WORK INSTRUCTION:
Would you output the lines from the one with "[0:07.20-0:08.10]" through the last line of the material below, exactly, but without pictures?

RECORDS SUPPLIED:

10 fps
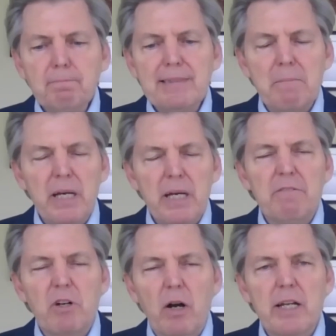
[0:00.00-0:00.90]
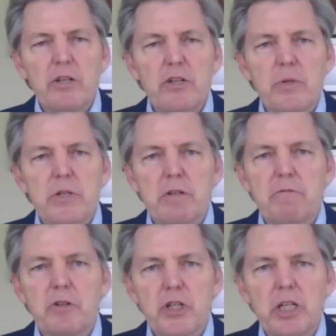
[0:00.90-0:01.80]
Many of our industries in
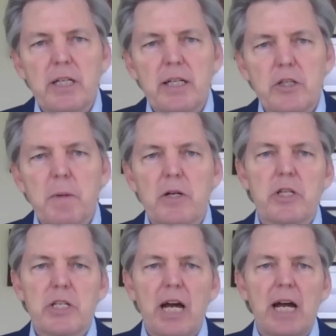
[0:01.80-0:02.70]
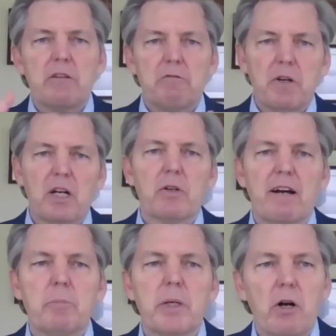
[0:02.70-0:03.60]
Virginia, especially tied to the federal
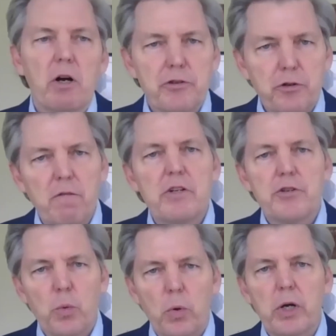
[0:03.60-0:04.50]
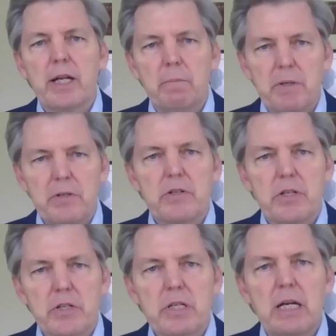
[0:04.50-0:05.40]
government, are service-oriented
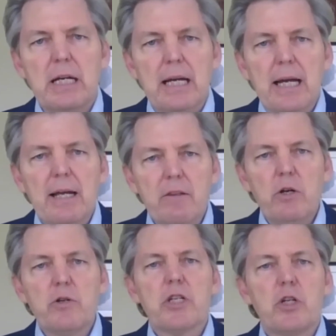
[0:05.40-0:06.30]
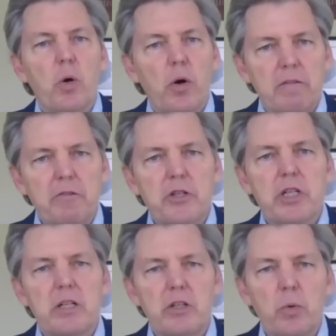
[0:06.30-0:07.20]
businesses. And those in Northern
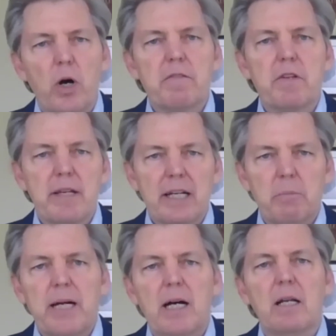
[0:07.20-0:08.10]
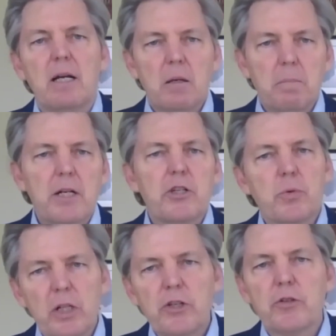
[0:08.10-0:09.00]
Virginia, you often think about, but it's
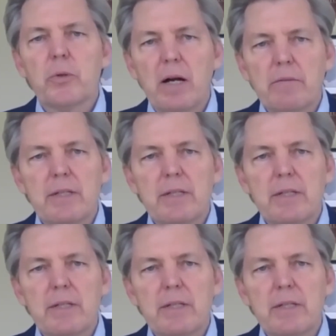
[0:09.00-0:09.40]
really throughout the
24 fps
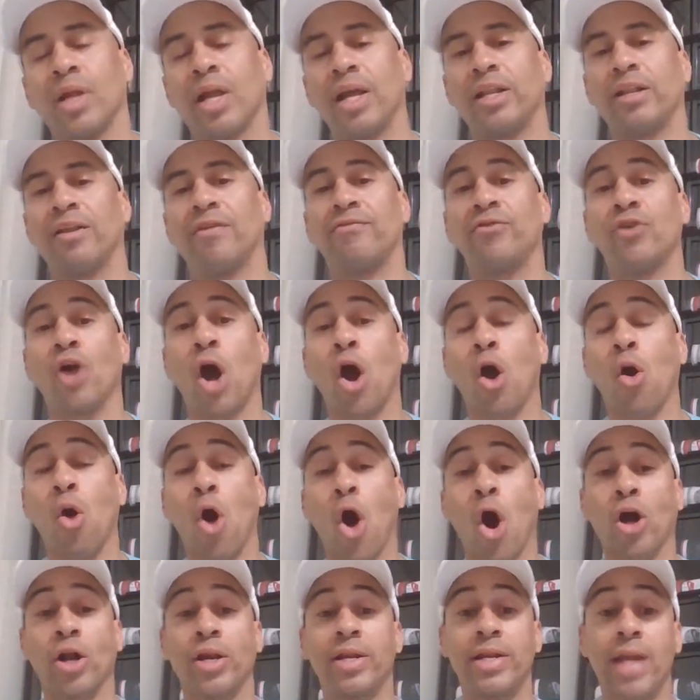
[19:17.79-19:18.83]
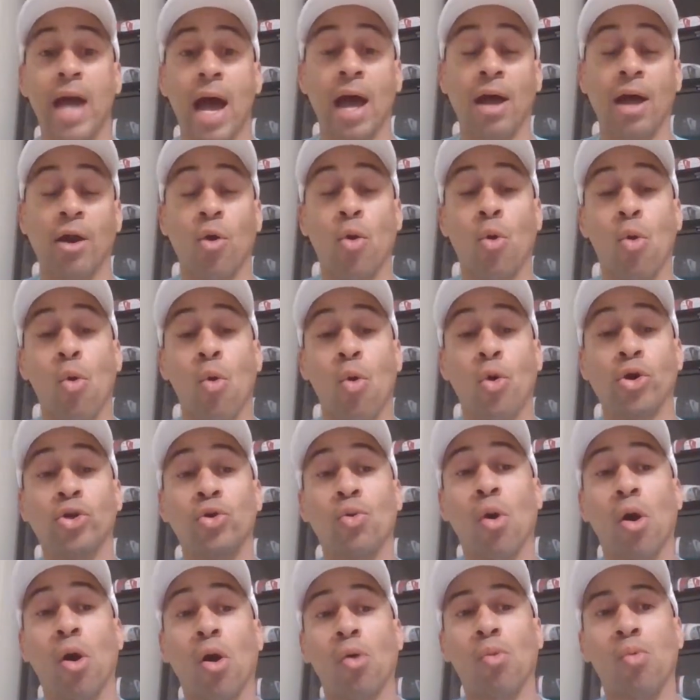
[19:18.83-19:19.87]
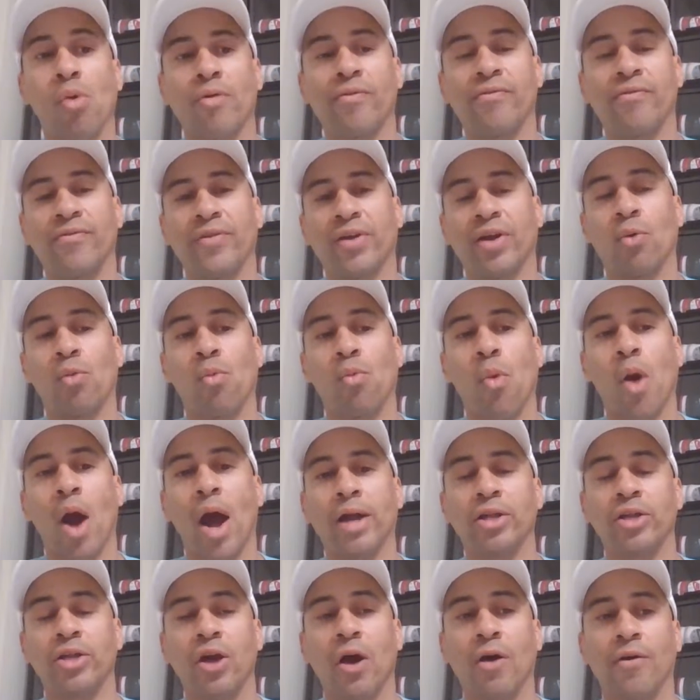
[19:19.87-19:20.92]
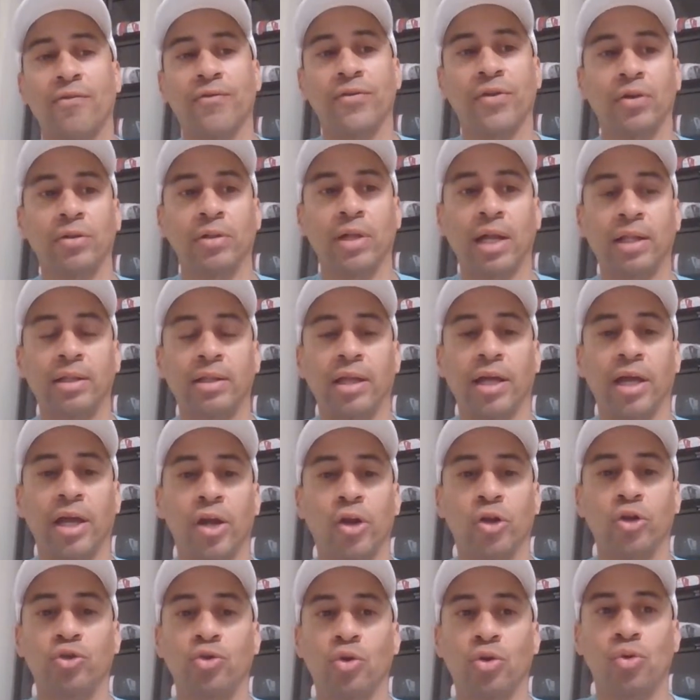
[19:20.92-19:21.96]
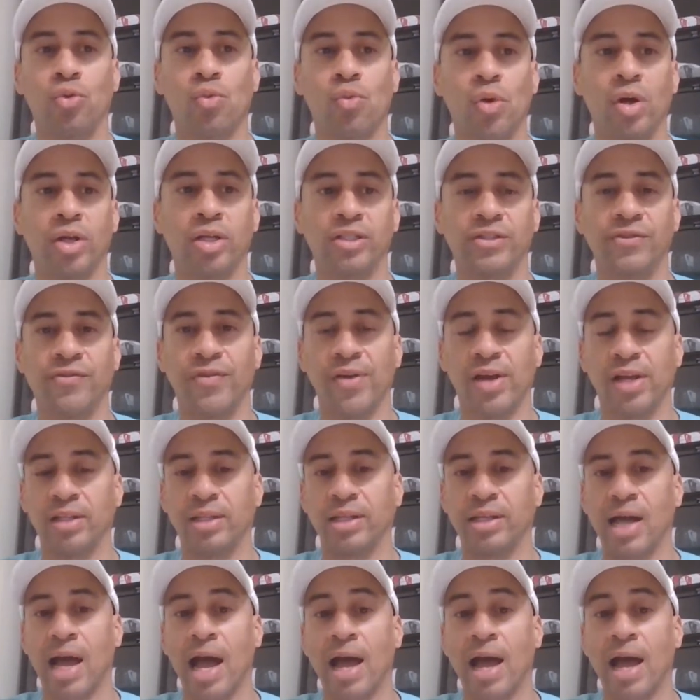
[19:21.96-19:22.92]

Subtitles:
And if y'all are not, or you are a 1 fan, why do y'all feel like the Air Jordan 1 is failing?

THE COMPLETED TASK:
[0:07.20-0:08.10]
[0:08.10-0:09.00]
Virginia, you often think about, but it's
[0:09.00-0:09.40]
really throughout the
24 fps
[19:17.79-19:18.83]
[19:18.83-19:19.87]
[19:19.87-19:20.92]
[19:20.92-19:21.96]
[19:21.96-19:22.92]

Subtitles:
And if y'all are not, or you are a 1 fan, why do y'all feel like the Air Jordan 1 is failing?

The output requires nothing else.